*** INPUT DATA ***

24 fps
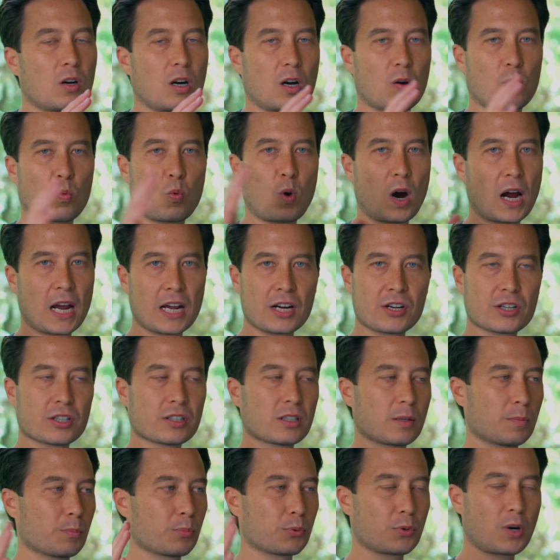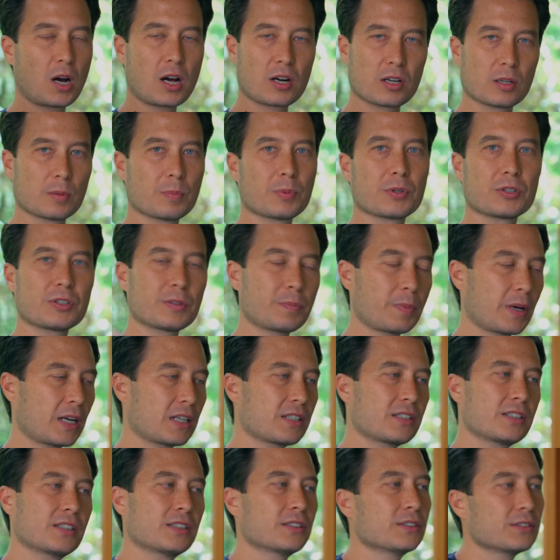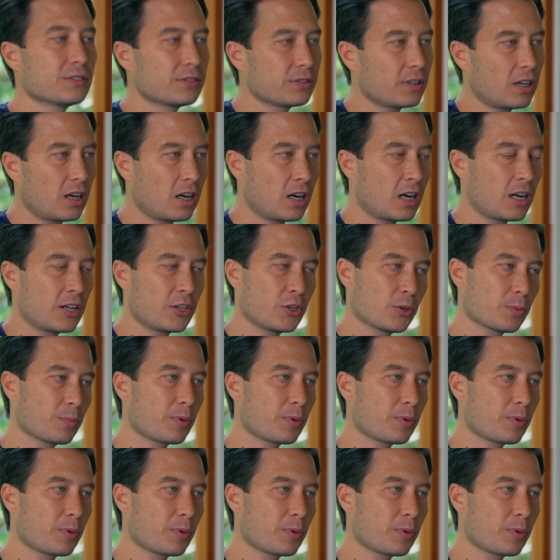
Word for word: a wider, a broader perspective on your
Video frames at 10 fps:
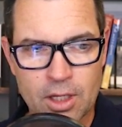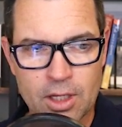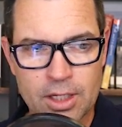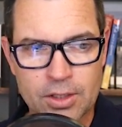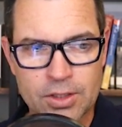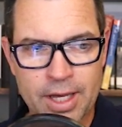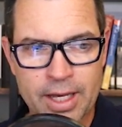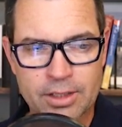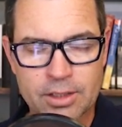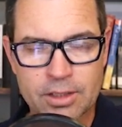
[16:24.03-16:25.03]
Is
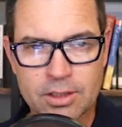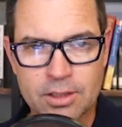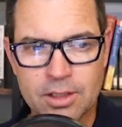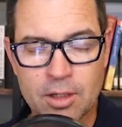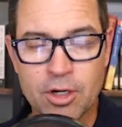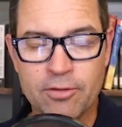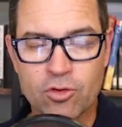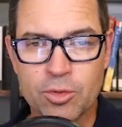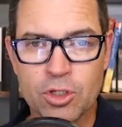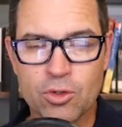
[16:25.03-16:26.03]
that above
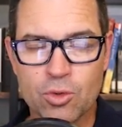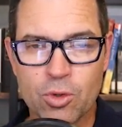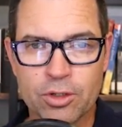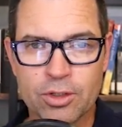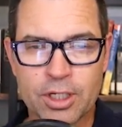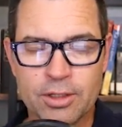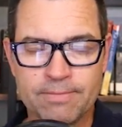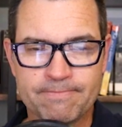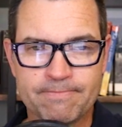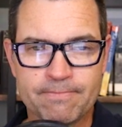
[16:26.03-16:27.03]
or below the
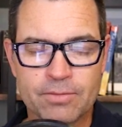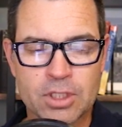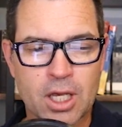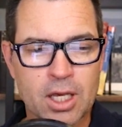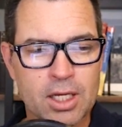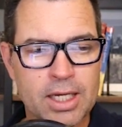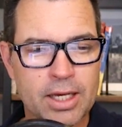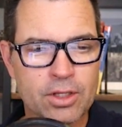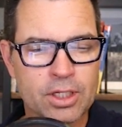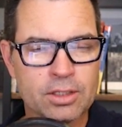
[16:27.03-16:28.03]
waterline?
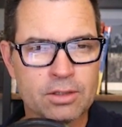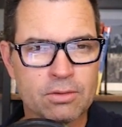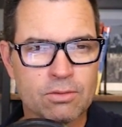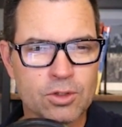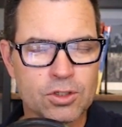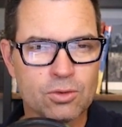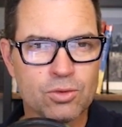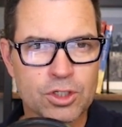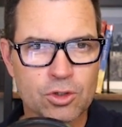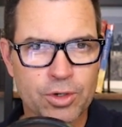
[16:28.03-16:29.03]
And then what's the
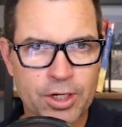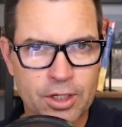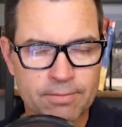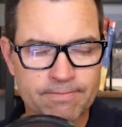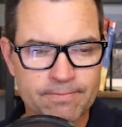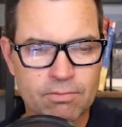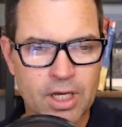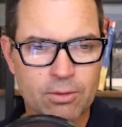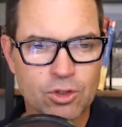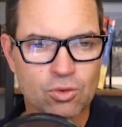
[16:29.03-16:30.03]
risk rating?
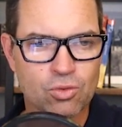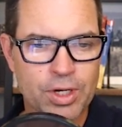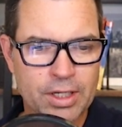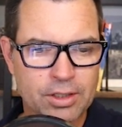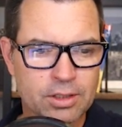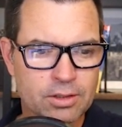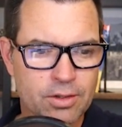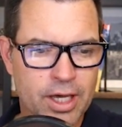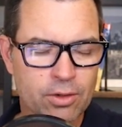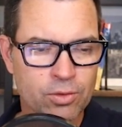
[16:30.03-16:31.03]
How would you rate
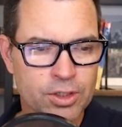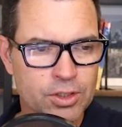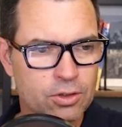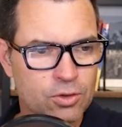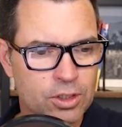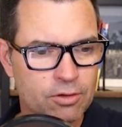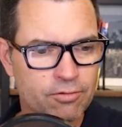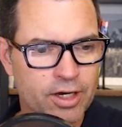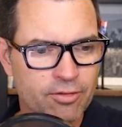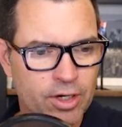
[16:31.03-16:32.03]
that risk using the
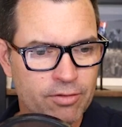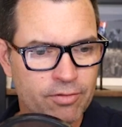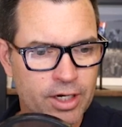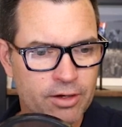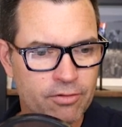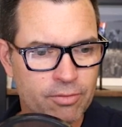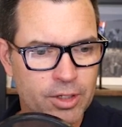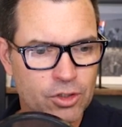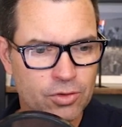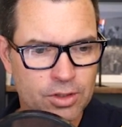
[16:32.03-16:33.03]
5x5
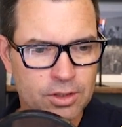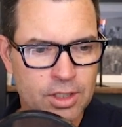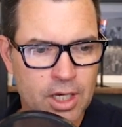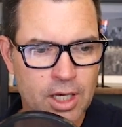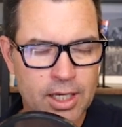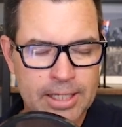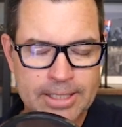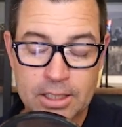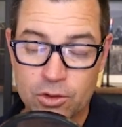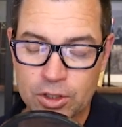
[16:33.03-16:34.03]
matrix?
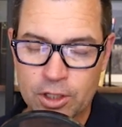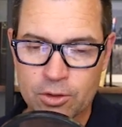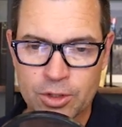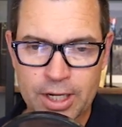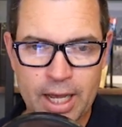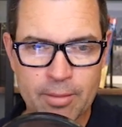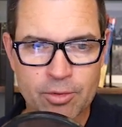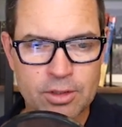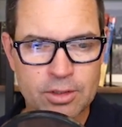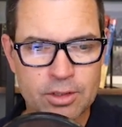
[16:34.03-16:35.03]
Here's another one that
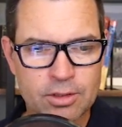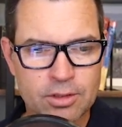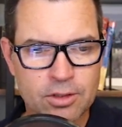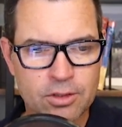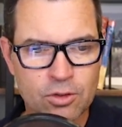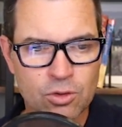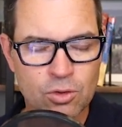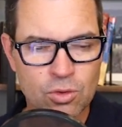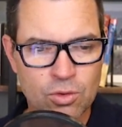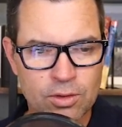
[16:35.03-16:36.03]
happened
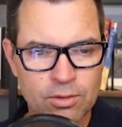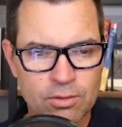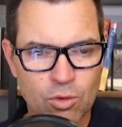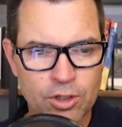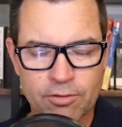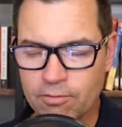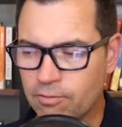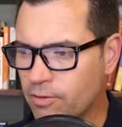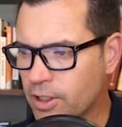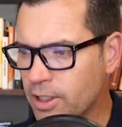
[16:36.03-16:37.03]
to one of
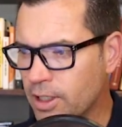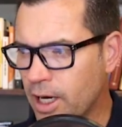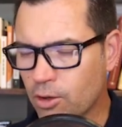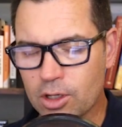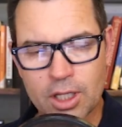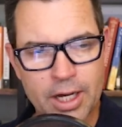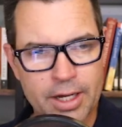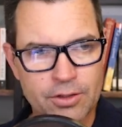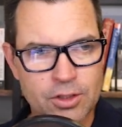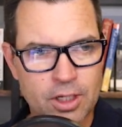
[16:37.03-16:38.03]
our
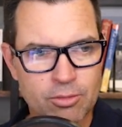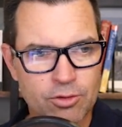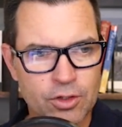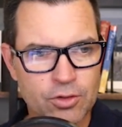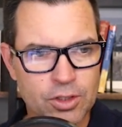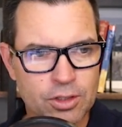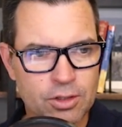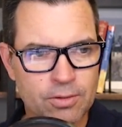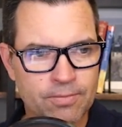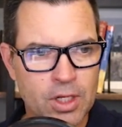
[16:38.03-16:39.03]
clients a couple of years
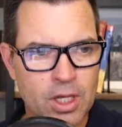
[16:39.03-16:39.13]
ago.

*** End of INPUT DATA ***

Return all records exactly; no pictures.

24 fps
Word for word: a wider, a broader perspective on your
Video frames at 10 fps:
[16:24.03-16:25.03]
Is
[16:25.03-16:26.03]
that above
[16:26.03-16:27.03]
or below the
[16:27.03-16:28.03]
waterline?
[16:28.03-16:29.03]
And then what's the
[16:29.03-16:30.03]
risk rating?
[16:30.03-16:31.03]
How would you rate
[16:31.03-16:32.03]
that risk using the
[16:32.03-16:33.03]
5x5
[16:33.03-16:34.03]
matrix?
[16:34.03-16:35.03]
Here's another one that
[16:35.03-16:36.03]
happened
[16:36.03-16:37.03]
to one of
[16:37.03-16:38.03]
our
[16:38.03-16:39.03]
clients a couple of years
[16:39.03-16:39.13]
ago.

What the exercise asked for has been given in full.